Malala Has Won

Malala Yousafzai, a 14-year-old campaigner for human rights, was shot in the head by Taliban militants on Tuesday while she was returning home from school in a van in the Swat area of Khyber-Pakhtunkhwa Province.

Today, the entire nation is in shock. Everyone is condemning the Taliban and praying for Malala. She has become a role model for her country’s young generation. She has won.

Malala is the victim of Talibanization, the radical mind-set spawned from a theocratic and obscurantist interpretation of Islam. Talibanization is about forcefully imposing a theocratic agenda on the people. It is about radicalizing them. It is about creating more and more suicide-bomb squads in the name of jihad against liberals and moderates, Muslims and non-Muslims. The attack on Malala liberated many shackled and Talibanized minds. She has won.

Malala was advocating the ideology of love. She was a young ambassador of peace. By attacking her, the Taliban attempted to warn all the youngsters not to follow her ideology. But after the attack, Malala’s followers have multiplied across the country. She has won.

The attack exposed the brutal face of the Taliban. It also raises questions about even holding talks with a group that plays with the lives of innocent citizens and does not spare anyone — it even targets kids.

There is not just one Malala but thousands of Malalas who have fallen victim to this ideology of hate. The Taliban, projecting a campaign against polio as a cover for espionage, has put hundreds of thousands of children at risk by banning polio vaccinations in its strongholds in North and South Waziristan.

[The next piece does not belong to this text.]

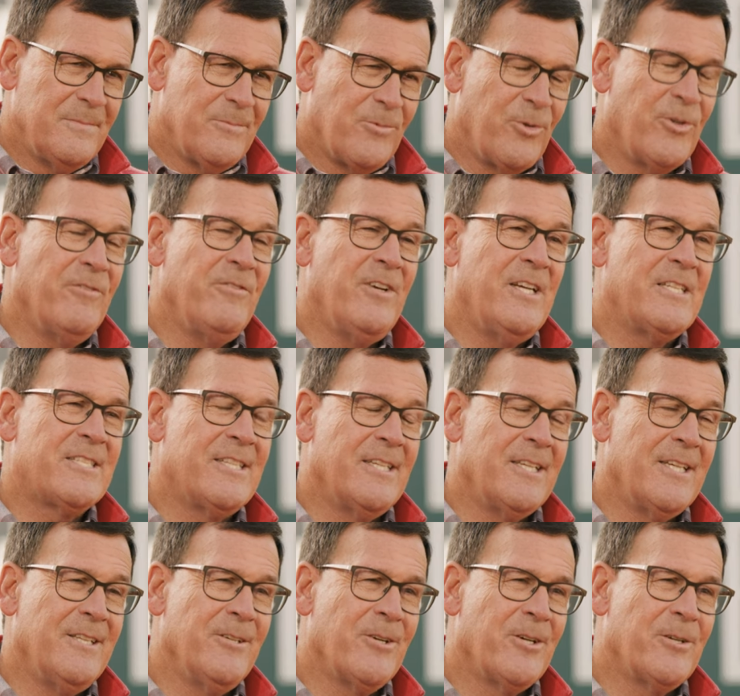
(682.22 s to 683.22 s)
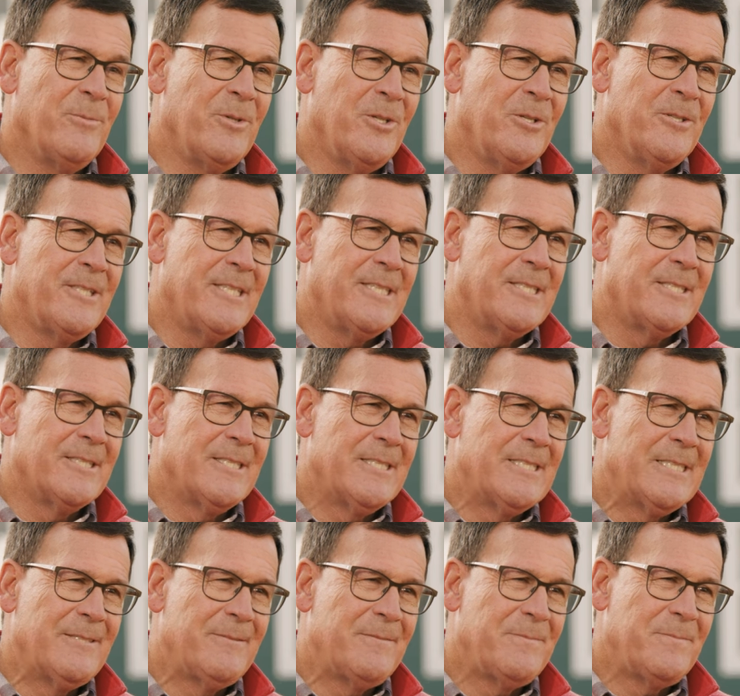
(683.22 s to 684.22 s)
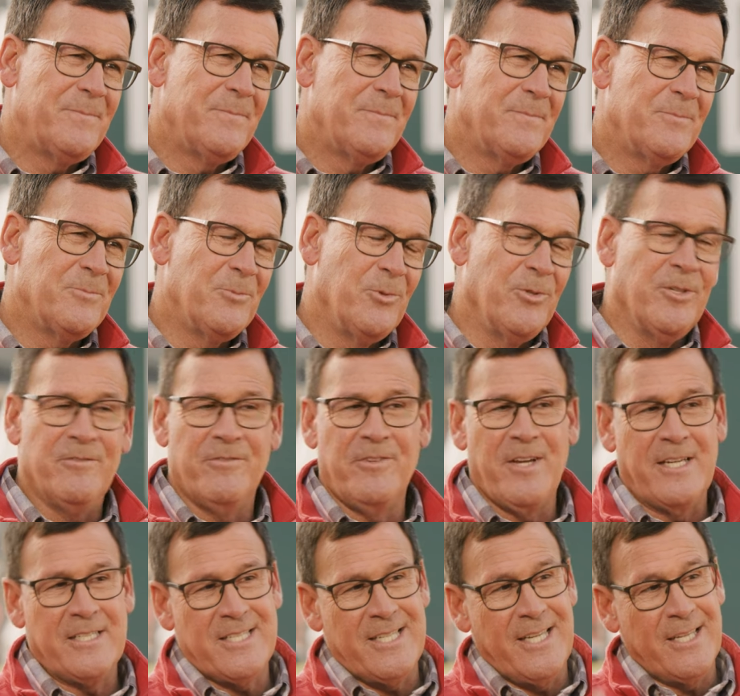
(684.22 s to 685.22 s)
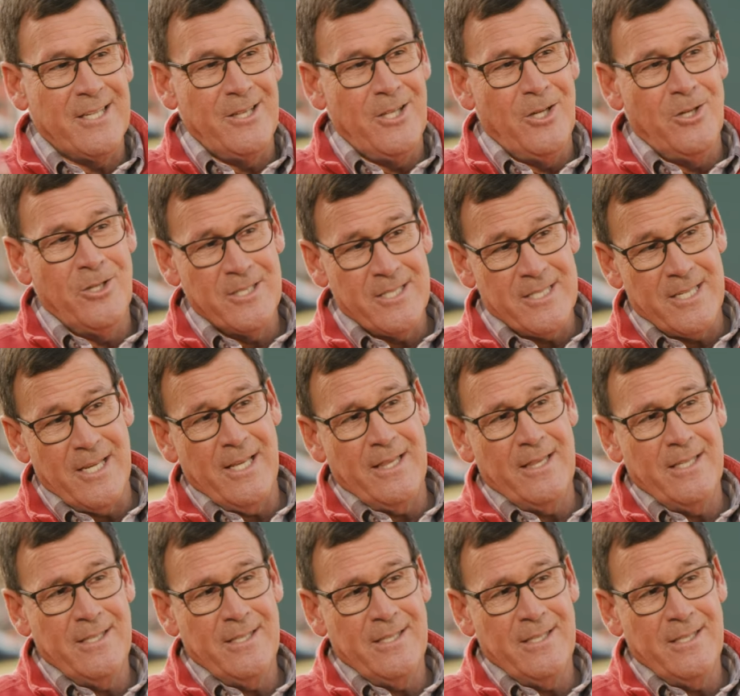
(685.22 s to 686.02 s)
We're investing in their communities. We're investing alongside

In their former stronghold of Swat, the Taliban banned education for girls, condemned the state judicial system and ran a parallel justice system until 2009, when Islamabad launched a full-fledged military operation to quell a Taliban-led insurgency there. While the Taliban were attacking and destroying girls’ schools, Malala posted her diary on the BBC’s Web site, exposing the Taliban’s atrocities against women, its excesses, and its obscurantist approach to interpretation of Islamic laws. Last year, she was nominated for the International Children’s Peace Prize by the advocacy group Kids Rights Foundation. She has won.

But the Pakistan Taliban’s version of Islam and the agenda they want to forcibly impose remains a threat. The group deems democratic elections part of the “secular” system and has announced that any political leader who plans to contest elections will be attacked if he visits the tribal areas.

The Taliban’s declaration that the democratic system in Pakistan is un-Islamic and its criticism of Imran Khan, the former Pakistani cricketer-turned politician, as a liberal infidel exposes the peril of violent radicalism that surrounds Pakistan. Yet Khan, the leader of the Tehreek-e-Insaf, or the Movement for Justice, is widely criticized for being “too soft” on the Taliban. To protest drone strikes, he recently led a peace march to the border of South Waziristan, where it was halted by the Pakistan military for security reasons. Instead of appreciating his move, the Taliban condemned his “liberal” politics and threatened to kill him.

The Pakistan Taliban recently distributed pamphlets in the markets in tribal areas threatening shopkeepers who sell mobile phones to give up that business or face dire consequences. Mobile-phone dealers were told to stop uploading songs, movies and pictures, which the Taliban says promote “un-Islamic acts.”

The Pakistan Taliban’s plan to remake our nuclear-armed country according to its vision of an Islamic state raises international concerns about proliferating Islamist violence and its threat to regional and world stability. But the attack on Malala revived and resurrected the true Islamic ideology of peace across the country. She has won.

Malala was fighting for the right to education — the highest long-term investment in containing Talibanization. Only education can bring about a change in the radical mind-set. Malala has become a beacon of light. She has won.

Syed Fazl-e-Haider is a development analyst in Pakistan and a columnist for Pakistan’s Dawn newspaper.